La Comunidad Andina de Naciones (CAN) emitió un fallo determinante la noche de este jueves, resolviendo que los aranceles impuestos mutuamente por Ecuador y Colombia desde principios de año vulneran las normas de integración subregional. El organismo otorgó a ambos países un plazo perentorio de 10 días para eliminar estas medidas y restablecer el flujo comercial.
A través de tres resoluciones, el organismo multilateral dio respuesta a las demandas interpuestas por ambas naciones, determinando que estas acciones constituyen una violación directa al Programa de Liberación de Bienes. Este programa garantiza que los productos originarios de los países miembros circulen libremente y sin gravámenes dentro de la subregión.
Infracciones al Programa de Liberación
La CAN fue enfática al analizar las medidas adoptadas por el gobierno ecuatoriano, que actualmente aplica una tasa del 75% a las importaciones colombianas. El organismo señaló que dicha tasa «vulnera el Programa de Liberación de la Comunidad Andina» y calificó como una «restricción al comercio subregional» el hecho de que se haya habilitado exclusivamente el puente fronterizo de Rumichaca como único punto de ingreso para las mercancías provenientes de Colombia.
De igual manera, el fallo determinó que los aranceles aplicados por Colombia en represalia también se consideran «un gravamen», incurriendo en la misma falta normativa que su contraparte ecuatoriana.
Origen y escalada de la «guerra comercial»
El conflicto económico se desató a comienzos de 2026, cuando Ecuador implementó aranceles progresivos —que escalaron del 30% al 50% y finalmente al 75%— alegando que Colombia no custodiaba adecuadamente la zona limítrofe. En respuesta, Bogotá impuso tasas recíprocas a los bienes ecuatorianos, aunque en una proporción menor.
Esta disputa comercial ha estado acompañada de una severa crisis diplomática entre los mandatarios Daniel Noboa y Gustavo Petro, que incluyó el llamado a consultas de sus respectivos embajadores en Quito y Bogotá.
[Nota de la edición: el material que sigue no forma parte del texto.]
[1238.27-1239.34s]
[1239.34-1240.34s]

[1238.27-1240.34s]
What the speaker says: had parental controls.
- Acusaciones de Noboa: El presidente ecuatoriano acusó a Petro de mantener supuestos nexos con sectores políticos vinculados al líder narcotraficante alias “Fito” —extraditado a Estados Unidos—, señalamiento que el gobernante colombiano negó rotundamente.
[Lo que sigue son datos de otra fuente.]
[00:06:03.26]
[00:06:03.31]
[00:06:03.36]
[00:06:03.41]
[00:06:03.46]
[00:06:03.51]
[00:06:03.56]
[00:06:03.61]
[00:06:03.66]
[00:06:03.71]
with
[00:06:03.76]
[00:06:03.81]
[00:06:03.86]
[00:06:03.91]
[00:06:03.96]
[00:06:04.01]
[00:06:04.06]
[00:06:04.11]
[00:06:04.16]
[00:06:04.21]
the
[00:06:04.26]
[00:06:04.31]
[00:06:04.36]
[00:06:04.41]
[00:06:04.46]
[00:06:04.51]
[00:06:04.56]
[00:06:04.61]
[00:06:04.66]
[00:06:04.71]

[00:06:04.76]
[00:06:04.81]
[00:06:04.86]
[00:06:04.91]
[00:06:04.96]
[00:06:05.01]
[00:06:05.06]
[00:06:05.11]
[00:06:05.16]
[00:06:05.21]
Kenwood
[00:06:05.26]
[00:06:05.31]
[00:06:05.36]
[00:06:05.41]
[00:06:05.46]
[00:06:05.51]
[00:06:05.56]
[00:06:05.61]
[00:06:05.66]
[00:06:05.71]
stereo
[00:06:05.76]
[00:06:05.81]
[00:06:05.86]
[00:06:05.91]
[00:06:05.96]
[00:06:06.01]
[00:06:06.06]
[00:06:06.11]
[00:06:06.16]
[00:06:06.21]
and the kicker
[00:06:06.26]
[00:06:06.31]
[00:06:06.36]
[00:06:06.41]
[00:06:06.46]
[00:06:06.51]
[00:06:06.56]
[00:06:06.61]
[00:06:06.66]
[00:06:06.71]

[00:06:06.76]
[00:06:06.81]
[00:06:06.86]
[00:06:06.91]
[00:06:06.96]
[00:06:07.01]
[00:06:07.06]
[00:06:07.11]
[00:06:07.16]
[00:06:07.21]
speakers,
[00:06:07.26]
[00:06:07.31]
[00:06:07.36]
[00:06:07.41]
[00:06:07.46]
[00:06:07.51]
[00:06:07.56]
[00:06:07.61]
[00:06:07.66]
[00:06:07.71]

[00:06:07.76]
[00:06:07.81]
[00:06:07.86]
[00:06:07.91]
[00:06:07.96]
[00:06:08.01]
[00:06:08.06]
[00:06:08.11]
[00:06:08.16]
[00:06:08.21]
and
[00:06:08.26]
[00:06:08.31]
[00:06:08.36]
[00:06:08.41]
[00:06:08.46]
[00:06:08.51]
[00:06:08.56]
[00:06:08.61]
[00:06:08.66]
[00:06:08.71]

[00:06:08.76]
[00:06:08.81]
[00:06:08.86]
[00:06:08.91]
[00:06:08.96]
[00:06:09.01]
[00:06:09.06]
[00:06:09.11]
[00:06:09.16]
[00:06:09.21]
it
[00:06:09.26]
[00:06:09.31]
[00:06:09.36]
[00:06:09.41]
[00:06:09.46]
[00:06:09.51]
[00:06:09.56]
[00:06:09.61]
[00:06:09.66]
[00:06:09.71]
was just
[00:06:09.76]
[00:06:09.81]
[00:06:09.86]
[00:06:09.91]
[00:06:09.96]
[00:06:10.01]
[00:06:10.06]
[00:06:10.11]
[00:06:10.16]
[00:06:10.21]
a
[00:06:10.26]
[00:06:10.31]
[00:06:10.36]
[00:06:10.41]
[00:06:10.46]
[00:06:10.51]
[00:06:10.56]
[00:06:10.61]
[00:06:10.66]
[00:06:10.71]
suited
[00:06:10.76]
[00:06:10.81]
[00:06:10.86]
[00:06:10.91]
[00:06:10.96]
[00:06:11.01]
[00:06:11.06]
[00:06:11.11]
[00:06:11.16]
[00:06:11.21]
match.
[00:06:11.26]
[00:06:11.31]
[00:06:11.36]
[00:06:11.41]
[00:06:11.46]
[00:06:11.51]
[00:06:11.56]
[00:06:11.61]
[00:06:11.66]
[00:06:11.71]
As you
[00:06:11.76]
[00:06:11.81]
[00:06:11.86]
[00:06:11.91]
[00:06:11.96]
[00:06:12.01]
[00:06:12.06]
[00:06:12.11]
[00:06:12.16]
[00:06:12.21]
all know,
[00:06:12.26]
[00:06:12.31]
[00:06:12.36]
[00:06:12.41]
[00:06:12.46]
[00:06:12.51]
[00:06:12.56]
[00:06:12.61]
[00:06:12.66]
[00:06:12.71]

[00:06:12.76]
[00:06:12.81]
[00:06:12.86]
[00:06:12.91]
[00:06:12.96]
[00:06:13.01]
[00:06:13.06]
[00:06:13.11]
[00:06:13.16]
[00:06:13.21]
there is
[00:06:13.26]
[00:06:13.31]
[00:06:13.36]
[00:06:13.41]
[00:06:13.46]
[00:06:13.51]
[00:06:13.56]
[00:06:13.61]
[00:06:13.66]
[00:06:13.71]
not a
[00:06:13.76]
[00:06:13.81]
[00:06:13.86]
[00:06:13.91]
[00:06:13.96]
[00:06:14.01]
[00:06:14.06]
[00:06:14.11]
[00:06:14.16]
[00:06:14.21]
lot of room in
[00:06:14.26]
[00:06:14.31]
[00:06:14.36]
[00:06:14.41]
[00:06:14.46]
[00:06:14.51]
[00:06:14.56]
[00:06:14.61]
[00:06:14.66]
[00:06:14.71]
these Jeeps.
- Postura de Petro: Por su parte, el mandatario colombiano calificó como “preso político” al exvicepresidente ecuatoriano Jorge Glas, a quien además concedió la nacionalidad colombiana. Estas declaraciones fueron rechazadas por Noboa, quien las consideró un atentado contra la soberanía de su país.
Con la resolución de la CAN, ambos gobiernos se ven obligados a desescalar la tensión económica y técnica, bajo la premisa de que las disputas políticas y de seguridad no deben comprometer los acuerdos de libre comercio que rigen a la comunidad andina.